[Task prompt]
From the line containing "[0:00.00-0:01.04]" through the last line of the records below, output every line exactly as it appears, but leave out the pictures.

══ Raw data

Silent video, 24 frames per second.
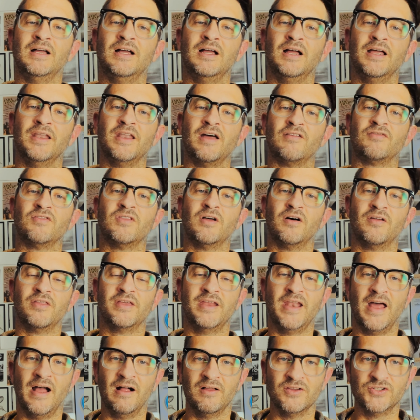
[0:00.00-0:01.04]
enough with all the
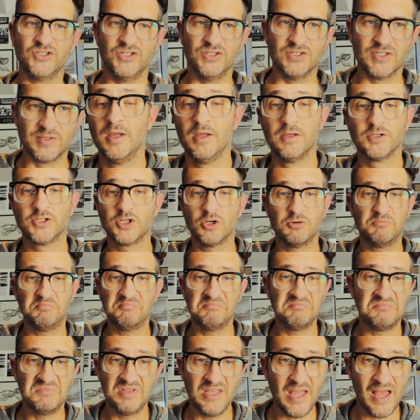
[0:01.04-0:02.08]
analogies.
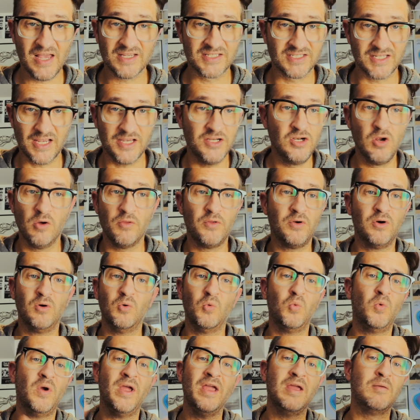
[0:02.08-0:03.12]
So yes, I know there are
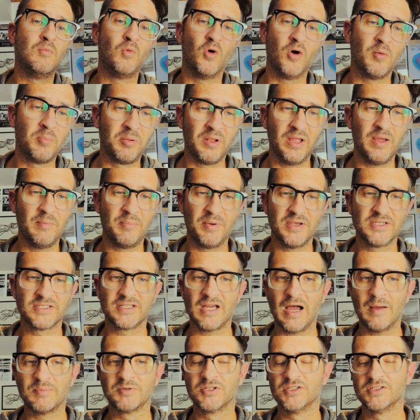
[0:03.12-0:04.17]
way more plant-based
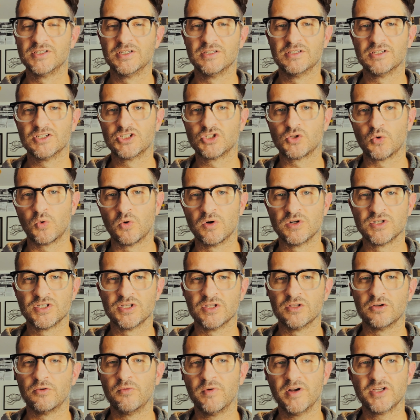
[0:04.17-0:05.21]
options in the stores
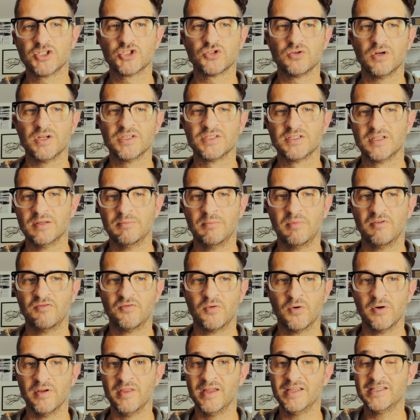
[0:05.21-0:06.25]
and the restaurants than
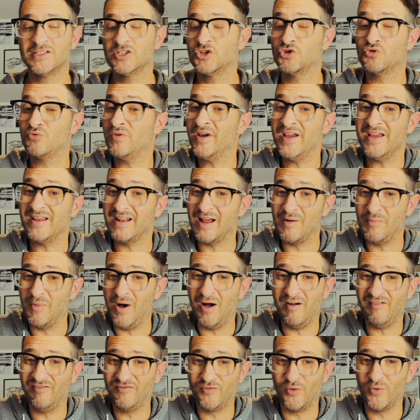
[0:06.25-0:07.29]
before. That's great. I'm
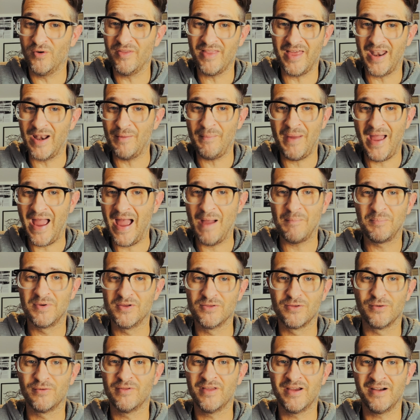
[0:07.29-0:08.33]
all for that. I'm happy
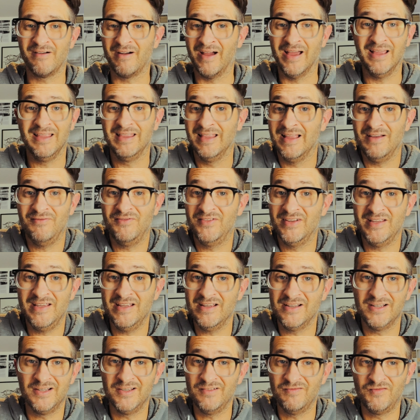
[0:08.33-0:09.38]
they're there. I love to
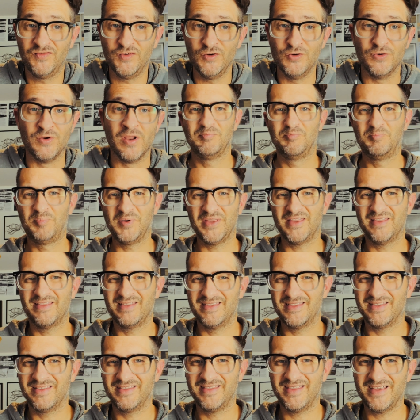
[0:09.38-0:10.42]
eat good food.
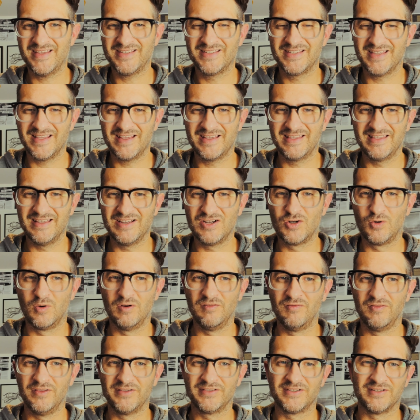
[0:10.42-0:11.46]
But that's like the
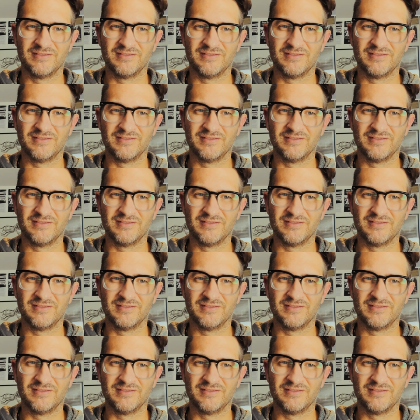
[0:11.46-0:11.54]
equivalent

════

[Task solution]
[0:00.00-0:01.04]
enough with all the
[0:01.04-0:02.08]
analogies.
[0:02.08-0:03.12]
So yes, I know there are
[0:03.12-0:04.17]
way more plant-based
[0:04.17-0:05.21]
options in the stores
[0:05.21-0:06.25]
and the restaurants than
[0:06.25-0:07.29]
before. That's great. I'm
[0:07.29-0:08.33]
all for that. I'm happy
[0:08.33-0:09.38]
they're there. I love to
[0:09.38-0:10.42]
eat good food.
[0:10.42-0:11.46]
But that's like the
[0:11.46-0:11.54]
equivalent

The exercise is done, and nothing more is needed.